*** Begin section ***
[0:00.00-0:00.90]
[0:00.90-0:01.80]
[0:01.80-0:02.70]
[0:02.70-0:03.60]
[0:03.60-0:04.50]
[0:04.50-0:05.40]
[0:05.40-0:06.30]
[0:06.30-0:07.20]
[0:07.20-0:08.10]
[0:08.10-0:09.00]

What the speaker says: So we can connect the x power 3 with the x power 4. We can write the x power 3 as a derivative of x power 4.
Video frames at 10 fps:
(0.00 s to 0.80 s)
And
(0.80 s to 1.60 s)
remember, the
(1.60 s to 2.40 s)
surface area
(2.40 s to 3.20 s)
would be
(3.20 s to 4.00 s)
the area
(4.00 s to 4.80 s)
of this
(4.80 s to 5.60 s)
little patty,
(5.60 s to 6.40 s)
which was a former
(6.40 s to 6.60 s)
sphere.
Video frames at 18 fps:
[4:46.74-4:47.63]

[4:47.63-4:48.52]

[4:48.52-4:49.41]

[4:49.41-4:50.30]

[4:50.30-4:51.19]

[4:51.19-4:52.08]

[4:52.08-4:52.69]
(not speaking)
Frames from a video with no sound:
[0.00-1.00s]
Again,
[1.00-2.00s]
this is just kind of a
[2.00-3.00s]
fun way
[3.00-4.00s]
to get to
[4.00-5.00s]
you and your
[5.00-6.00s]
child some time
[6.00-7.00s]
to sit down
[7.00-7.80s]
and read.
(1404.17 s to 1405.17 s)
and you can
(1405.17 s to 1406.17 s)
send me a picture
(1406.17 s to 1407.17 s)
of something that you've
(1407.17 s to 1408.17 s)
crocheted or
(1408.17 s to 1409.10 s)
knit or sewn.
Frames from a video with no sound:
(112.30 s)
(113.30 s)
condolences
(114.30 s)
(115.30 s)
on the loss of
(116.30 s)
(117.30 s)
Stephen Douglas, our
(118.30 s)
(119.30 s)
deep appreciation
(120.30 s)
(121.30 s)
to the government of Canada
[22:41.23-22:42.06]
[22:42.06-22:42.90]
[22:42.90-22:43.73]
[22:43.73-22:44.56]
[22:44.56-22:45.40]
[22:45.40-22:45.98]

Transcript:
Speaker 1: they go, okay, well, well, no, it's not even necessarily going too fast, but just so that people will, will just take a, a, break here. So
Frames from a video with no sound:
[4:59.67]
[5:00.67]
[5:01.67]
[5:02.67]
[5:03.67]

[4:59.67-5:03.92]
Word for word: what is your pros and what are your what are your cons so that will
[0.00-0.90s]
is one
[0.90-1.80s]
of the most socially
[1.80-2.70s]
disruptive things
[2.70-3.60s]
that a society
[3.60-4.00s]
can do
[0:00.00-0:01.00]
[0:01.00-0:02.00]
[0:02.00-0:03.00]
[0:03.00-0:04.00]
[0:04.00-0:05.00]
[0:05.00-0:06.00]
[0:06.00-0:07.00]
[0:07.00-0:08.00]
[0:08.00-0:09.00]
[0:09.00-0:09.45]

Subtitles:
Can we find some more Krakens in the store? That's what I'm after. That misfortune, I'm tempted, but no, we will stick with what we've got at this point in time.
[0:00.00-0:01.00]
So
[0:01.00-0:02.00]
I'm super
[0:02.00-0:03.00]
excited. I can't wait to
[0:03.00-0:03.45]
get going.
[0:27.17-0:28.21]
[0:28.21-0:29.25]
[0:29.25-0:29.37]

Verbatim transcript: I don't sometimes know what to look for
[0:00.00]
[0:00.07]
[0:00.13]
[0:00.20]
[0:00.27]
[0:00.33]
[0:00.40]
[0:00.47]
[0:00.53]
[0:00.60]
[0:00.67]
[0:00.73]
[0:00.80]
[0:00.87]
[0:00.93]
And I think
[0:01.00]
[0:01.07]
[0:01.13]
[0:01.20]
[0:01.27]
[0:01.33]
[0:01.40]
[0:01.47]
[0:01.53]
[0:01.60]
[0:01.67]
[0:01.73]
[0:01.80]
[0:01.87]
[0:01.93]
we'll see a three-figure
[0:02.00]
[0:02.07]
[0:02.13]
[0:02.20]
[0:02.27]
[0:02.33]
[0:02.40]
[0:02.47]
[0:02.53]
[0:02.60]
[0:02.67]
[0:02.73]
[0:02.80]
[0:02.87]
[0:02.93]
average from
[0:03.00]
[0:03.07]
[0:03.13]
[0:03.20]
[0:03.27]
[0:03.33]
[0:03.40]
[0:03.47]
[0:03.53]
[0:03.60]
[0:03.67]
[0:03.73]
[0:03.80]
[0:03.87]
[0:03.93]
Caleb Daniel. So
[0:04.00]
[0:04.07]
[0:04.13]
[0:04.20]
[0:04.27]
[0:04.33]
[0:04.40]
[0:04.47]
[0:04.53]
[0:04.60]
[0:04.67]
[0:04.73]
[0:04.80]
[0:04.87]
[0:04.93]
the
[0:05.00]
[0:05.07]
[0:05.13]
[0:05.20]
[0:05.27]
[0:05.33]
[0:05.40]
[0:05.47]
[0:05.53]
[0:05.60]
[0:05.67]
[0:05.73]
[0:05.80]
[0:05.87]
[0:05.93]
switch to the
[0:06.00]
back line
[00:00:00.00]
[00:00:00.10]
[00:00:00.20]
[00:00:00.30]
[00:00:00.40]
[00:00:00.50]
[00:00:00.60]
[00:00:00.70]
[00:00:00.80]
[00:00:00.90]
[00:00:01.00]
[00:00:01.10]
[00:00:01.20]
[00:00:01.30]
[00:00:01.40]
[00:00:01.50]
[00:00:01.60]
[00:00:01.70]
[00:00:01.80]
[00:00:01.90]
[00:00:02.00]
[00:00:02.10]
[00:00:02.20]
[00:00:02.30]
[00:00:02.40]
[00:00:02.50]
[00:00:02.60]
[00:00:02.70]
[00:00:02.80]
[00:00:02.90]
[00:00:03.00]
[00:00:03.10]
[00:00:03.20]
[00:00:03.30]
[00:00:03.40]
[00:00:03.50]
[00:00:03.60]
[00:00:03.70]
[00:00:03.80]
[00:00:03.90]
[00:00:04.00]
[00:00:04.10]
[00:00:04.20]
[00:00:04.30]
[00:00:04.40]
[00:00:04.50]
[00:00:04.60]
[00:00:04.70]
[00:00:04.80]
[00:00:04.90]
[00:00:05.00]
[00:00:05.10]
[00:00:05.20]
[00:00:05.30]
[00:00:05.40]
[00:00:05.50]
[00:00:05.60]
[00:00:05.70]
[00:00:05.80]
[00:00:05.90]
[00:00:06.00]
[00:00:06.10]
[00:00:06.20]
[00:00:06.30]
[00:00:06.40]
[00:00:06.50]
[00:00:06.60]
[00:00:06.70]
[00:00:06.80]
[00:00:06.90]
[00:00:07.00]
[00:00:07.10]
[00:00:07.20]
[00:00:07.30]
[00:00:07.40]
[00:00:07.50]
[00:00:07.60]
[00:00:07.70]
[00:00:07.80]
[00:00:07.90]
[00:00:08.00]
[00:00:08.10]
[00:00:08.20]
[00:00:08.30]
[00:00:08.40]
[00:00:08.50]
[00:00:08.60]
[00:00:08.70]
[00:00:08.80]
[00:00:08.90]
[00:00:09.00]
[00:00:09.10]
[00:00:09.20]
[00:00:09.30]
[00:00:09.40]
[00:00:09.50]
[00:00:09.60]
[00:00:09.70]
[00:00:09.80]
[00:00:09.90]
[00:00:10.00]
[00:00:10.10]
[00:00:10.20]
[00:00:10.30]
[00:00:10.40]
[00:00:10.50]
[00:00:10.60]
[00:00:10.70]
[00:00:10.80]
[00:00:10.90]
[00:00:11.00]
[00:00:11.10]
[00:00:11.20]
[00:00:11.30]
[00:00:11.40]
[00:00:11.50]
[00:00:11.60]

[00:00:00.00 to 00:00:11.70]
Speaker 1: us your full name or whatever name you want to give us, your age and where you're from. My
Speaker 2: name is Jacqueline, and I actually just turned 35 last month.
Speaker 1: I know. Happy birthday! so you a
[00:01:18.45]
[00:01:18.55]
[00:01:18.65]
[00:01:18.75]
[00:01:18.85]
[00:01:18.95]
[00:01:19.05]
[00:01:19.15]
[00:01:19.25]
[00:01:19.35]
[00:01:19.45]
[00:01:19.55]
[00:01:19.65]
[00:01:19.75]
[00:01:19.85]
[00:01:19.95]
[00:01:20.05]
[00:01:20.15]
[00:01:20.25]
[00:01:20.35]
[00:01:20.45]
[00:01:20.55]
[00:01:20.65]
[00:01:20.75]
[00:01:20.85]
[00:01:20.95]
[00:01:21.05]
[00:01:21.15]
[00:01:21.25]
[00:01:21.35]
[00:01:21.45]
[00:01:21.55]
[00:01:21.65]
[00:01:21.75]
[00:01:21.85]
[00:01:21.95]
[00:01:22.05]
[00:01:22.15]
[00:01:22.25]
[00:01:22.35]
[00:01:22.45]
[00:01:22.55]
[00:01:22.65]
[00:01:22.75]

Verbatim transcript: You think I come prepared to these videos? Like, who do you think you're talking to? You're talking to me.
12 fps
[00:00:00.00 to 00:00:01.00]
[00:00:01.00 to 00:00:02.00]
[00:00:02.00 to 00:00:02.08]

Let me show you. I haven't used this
*** End section ***
Task directions:
Exactly the lines from the one with "[00:01:18.45]" through the last line of the listing above must make up your answer.

Solution for this task:
[00:01:18.45]
[00:01:18.55]
[00:01:18.65]
[00:01:18.75]
[00:01:18.85]
[00:01:18.95]
[00:01:19.05]
[00:01:19.15]
[00:01:19.25]
[00:01:19.35]
[00:01:19.45]
[00:01:19.55]
[00:01:19.65]
[00:01:19.75]
[00:01:19.85]
[00:01:19.95]
[00:01:20.05]
[00:01:20.15]
[00:01:20.25]
[00:01:20.35]
[00:01:20.45]
[00:01:20.55]
[00:01:20.65]
[00:01:20.75]
[00:01:20.85]
[00:01:20.95]
[00:01:21.05]
[00:01:21.15]
[00:01:21.25]
[00:01:21.35]
[00:01:21.45]
[00:01:21.55]
[00:01:21.65]
[00:01:21.75]
[00:01:21.85]
[00:01:21.95]
[00:01:22.05]
[00:01:22.15]
[00:01:22.25]
[00:01:22.35]
[00:01:22.45]
[00:01:22.55]
[00:01:22.65]
[00:01:22.75]

Verbatim transcript: You think I come prepared to these videos? Like, who do you think you're talking to? You're talking to me.
12 fps
[00:00:00.00 to 00:00:01.00]
[00:00:01.00 to 00:00:02.00]
[00:00:02.00 to 00:00:02.08]

Let me show you. I haven't used this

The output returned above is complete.